Seminar paper analyzing factors driving bikesharing demand in Hamburg.
I created this analysis in a Computational Social Science Seminar. It uses a dataset of bikesharing trips with start and stop station in Hamburg from "Call A Bike", a station based bikesharing system from Deutsche Bahn AG. The dataset is available here.
The README gives a short overview over the project, the detailed description can be found in reporting/2020_06_seminar_paper_css_classen
.
The project was conducted in R using the following packages, requiring an R Version > 3.4:
data.table
tidyverse
lubridate
sp
sf
ggplot2
leaflet
glmnet
Hmisc
lattice
MASS
pscl
lmtest
The project uses a negative binomial regression with zero-inflation to account for the large number of zero-trips in the bikesharing
network (> 90 % of all station combinations had zero trips).

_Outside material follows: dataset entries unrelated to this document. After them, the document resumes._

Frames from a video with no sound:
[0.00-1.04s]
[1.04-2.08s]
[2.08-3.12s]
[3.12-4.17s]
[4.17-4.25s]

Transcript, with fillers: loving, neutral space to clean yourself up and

Model estimation can be found in 04_analysis.R
.
The target variable is number of trips between station-pairs per day.
The input features are created in the 02_...

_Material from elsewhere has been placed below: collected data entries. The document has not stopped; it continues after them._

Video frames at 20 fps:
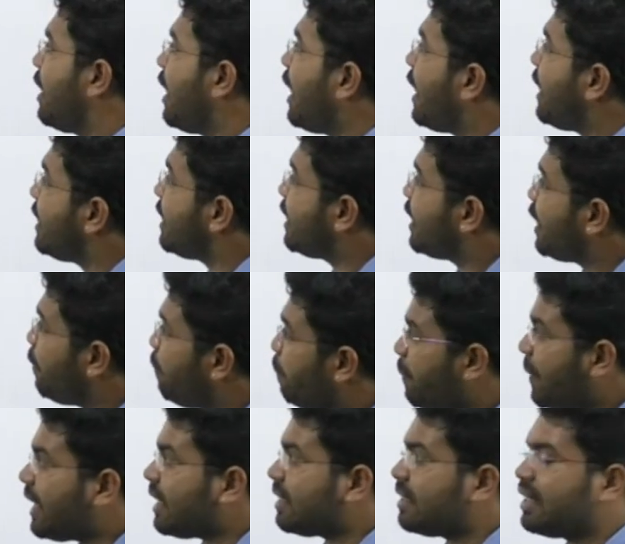and
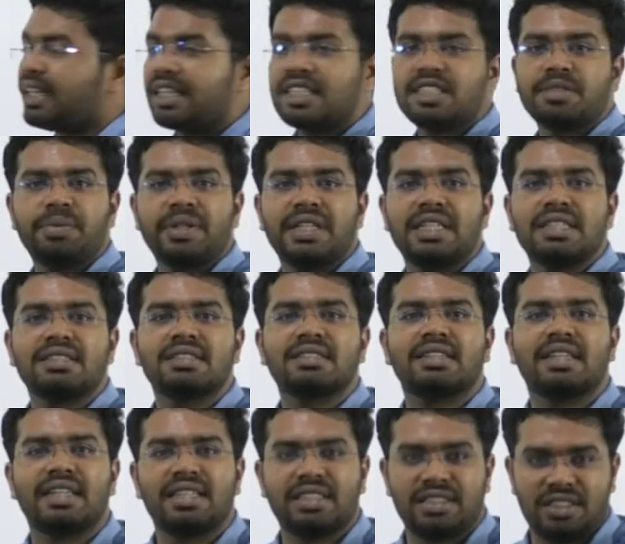compare their experiences
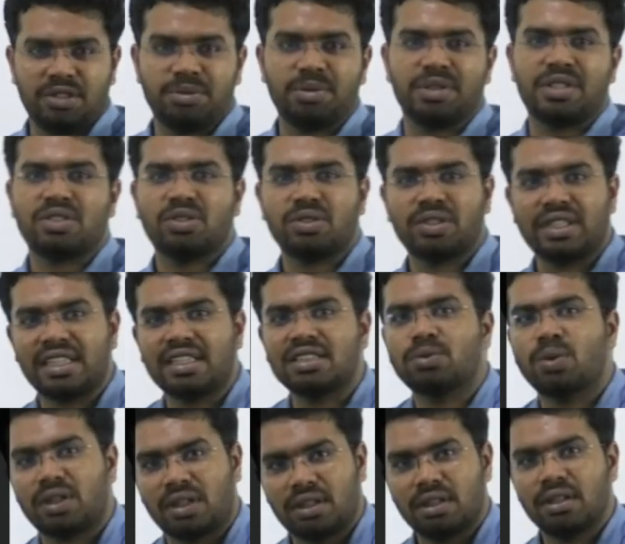and achievements. So that is
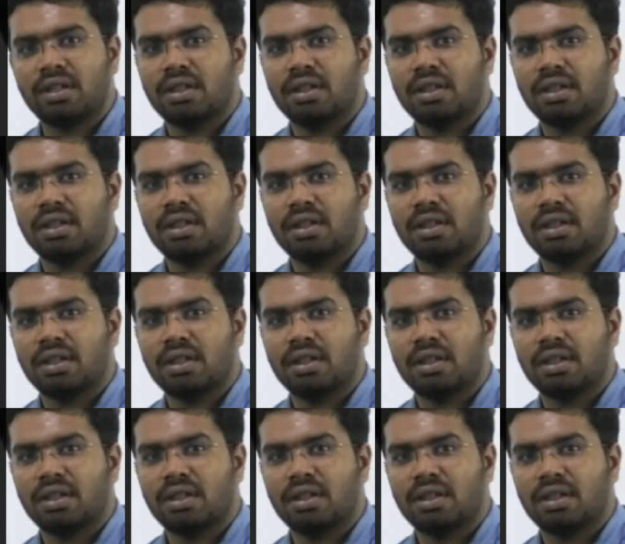what.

RScripts and contain the following:
- Number of Points of Interest (POI) of different categories within a radius of 400 m of origin (O) and destination (D) station, categories are leisure, transport, eudcaiton, health
- Distance to closest POI for O and D
- Number of other stations within a radius of 400 m of O and D, shortest distance to closest station
- Distance to city center for O and D
- Percentage of landuse type around 400 m of O and D
- Percentage cycle way on shortest path
- Trip length in minutes (based on estimated shortest path)
03_combine_features.R
merges all features into one dataset.
The results showed decrease in bikesharing trips with increased trip length and smaller population, as well as a positive impact of percentage of cycle ways on demand.